[Stored data]
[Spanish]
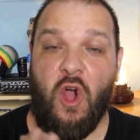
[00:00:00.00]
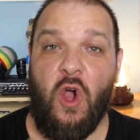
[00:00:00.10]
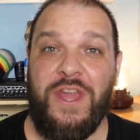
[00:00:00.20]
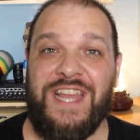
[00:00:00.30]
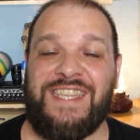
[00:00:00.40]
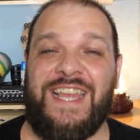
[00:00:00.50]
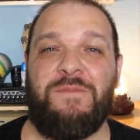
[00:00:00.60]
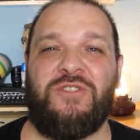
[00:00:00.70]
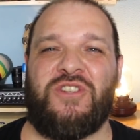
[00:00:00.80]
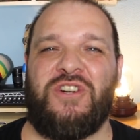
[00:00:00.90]
Hoy
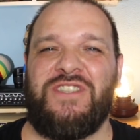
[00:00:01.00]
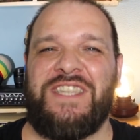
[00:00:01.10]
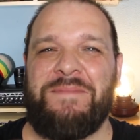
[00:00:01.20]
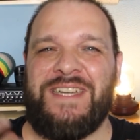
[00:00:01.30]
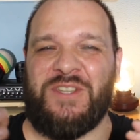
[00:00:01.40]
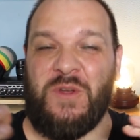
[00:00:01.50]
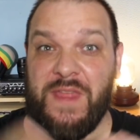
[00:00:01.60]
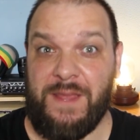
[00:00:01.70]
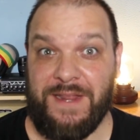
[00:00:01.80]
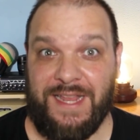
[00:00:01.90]
estamos con Dimas
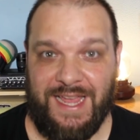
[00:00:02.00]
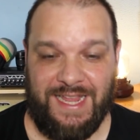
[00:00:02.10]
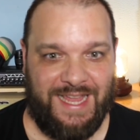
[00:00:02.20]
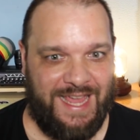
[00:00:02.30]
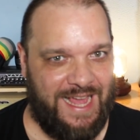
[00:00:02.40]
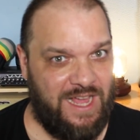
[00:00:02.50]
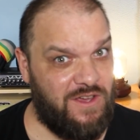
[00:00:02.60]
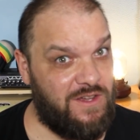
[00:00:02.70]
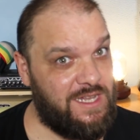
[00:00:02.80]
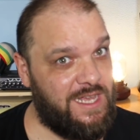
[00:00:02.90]
Kudebergen que ha
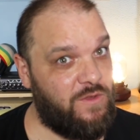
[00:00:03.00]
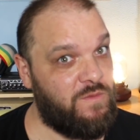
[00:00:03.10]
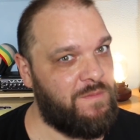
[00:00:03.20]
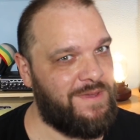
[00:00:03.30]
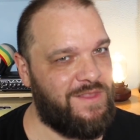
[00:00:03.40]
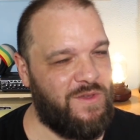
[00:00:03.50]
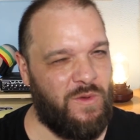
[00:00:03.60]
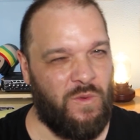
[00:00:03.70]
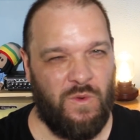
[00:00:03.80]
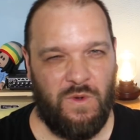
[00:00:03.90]
colgado un
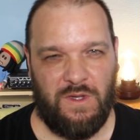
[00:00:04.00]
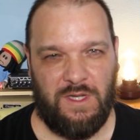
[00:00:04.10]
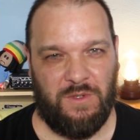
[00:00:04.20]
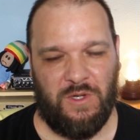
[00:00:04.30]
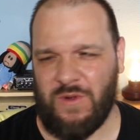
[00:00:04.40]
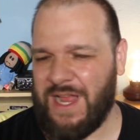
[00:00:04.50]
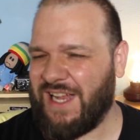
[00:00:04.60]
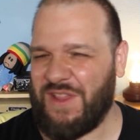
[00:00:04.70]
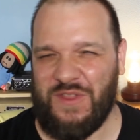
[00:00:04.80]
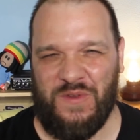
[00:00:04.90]
vídeo nuevo, una
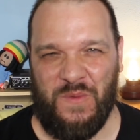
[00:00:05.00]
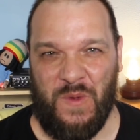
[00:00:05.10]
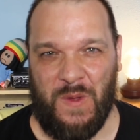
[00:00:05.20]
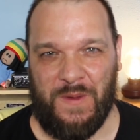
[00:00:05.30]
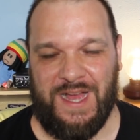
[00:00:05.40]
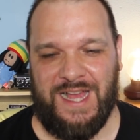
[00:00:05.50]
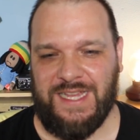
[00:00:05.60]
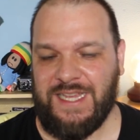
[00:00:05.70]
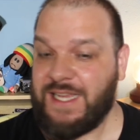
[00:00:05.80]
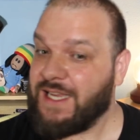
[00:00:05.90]
canción nueva.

== YOUR INSTRUCTIONS ==
Leave every image out and retype the entries above word for word.

== RESPONSE AREA ==
[Spanish]
[00:00:00.00]
[00:00:00.10]
[00:00:00.20]
[00:00:00.30]
[00:00:00.40]
[00:00:00.50]
[00:00:00.60]
[00:00:00.70]
[00:00:00.80]
[00:00:00.90]
Hoy
[00:00:01.00]
[00:00:01.10]
[00:00:01.20]
[00:00:01.30]
[00:00:01.40]
[00:00:01.50]
[00:00:01.60]
[00:00:01.70]
[00:00:01.80]
[00:00:01.90]
estamos con Dimas
[00:00:02.00]
[00:00:02.10]
[00:00:02.20]
[00:00:02.30]
[00:00:02.40]
[00:00:02.50]
[00:00:02.60]
[00:00:02.70]
[00:00:02.80]
[00:00:02.90]
Kudebergen que ha
[00:00:03.00]
[00:00:03.10]
[00:00:03.20]
[00:00:03.30]
[00:00:03.40]
[00:00:03.50]
[00:00:03.60]
[00:00:03.70]
[00:00:03.80]
[00:00:03.90]
colgado un
[00:00:04.00]
[00:00:04.10]
[00:00:04.20]
[00:00:04.30]
[00:00:04.40]
[00:00:04.50]
[00:00:04.60]
[00:00:04.70]
[00:00:04.80]
[00:00:04.90]
vídeo nuevo, una
[00:00:05.00]
[00:00:05.10]
[00:00:05.20]
[00:00:05.30]
[00:00:05.40]
[00:00:05.50]
[00:00:05.60]
[00:00:05.70]
[00:00:05.80]
[00:00:05.90]
canción nueva.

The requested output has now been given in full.